/---
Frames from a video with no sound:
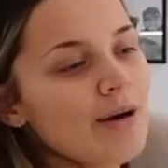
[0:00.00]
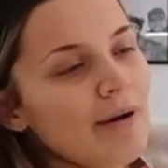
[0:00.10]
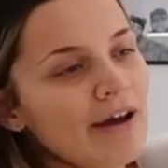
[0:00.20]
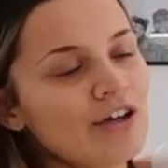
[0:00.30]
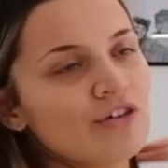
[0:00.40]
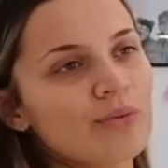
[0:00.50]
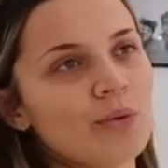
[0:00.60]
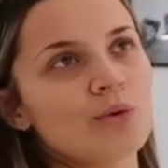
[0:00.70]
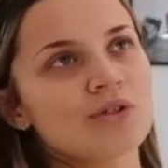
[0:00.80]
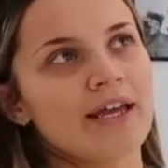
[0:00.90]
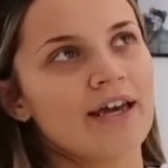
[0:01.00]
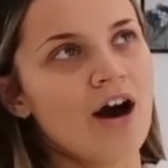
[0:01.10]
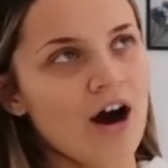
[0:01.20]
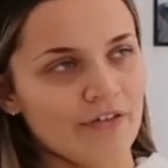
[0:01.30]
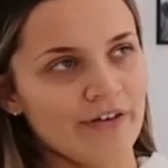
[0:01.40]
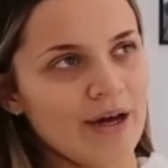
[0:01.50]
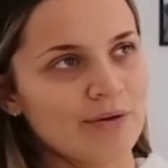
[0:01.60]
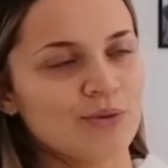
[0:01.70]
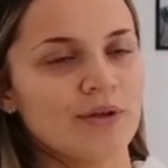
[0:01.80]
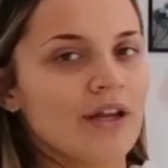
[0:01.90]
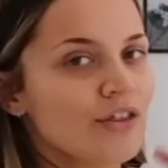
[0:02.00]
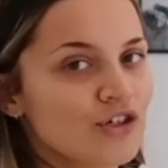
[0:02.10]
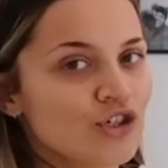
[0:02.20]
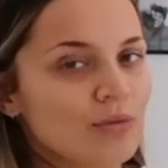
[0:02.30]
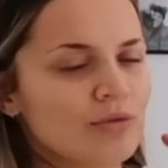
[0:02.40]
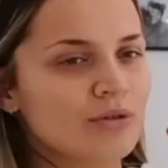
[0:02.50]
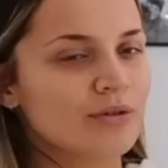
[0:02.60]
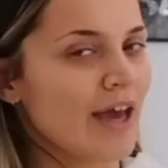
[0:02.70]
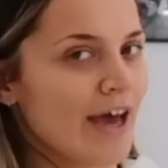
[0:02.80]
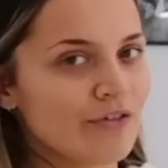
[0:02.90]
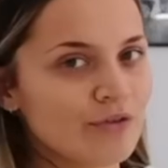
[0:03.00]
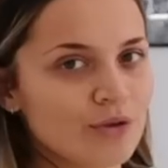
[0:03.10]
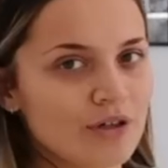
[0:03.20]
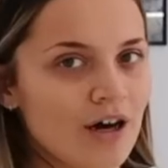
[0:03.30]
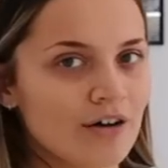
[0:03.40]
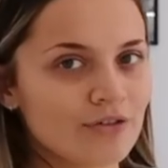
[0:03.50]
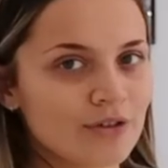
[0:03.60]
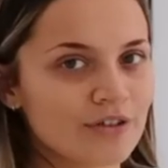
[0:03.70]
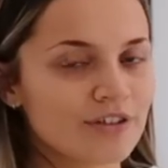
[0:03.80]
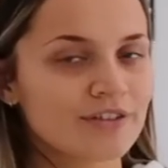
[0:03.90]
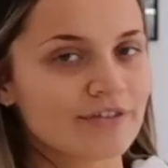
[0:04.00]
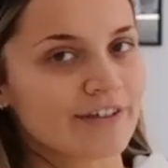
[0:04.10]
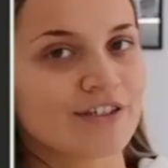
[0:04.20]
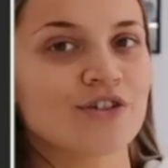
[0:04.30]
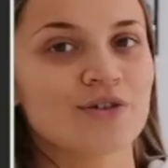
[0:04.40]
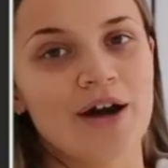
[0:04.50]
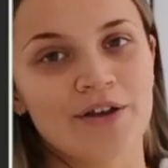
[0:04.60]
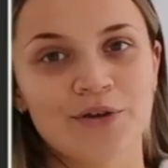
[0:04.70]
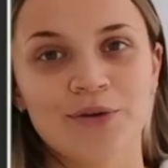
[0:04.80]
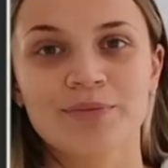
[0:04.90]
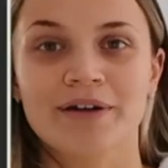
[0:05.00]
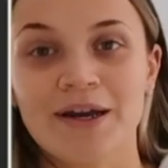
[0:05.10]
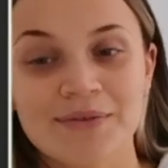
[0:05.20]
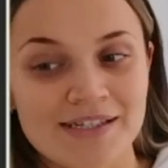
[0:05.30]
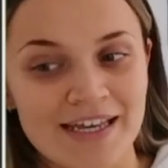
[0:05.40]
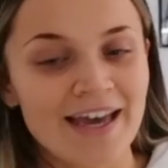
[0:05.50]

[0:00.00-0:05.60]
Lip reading: But I could have walked like half an hour to another shop called Carrefour, not really too sure how you pronounce it.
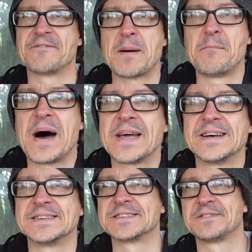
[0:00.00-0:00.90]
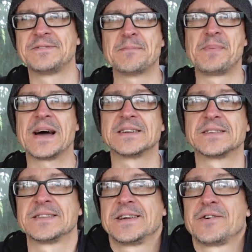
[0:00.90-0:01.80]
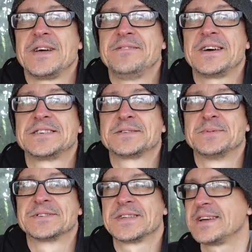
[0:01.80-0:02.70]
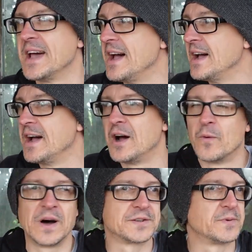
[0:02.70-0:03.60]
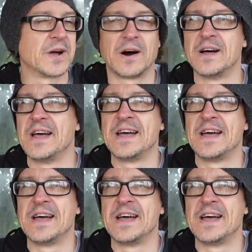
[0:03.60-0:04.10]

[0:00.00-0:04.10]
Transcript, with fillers: Vampires! Vampires that they don't eat vegetables do they? What else we got?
\---
--- What you need to do ---
Only lines that contain "with" are needed, so copy each of them from the data.

--- Solution for this exercise ---
Frames from a video with no sound:
Transcript, with fillers: Vampires! Vampires that they don't eat vegetables do they? What else we got?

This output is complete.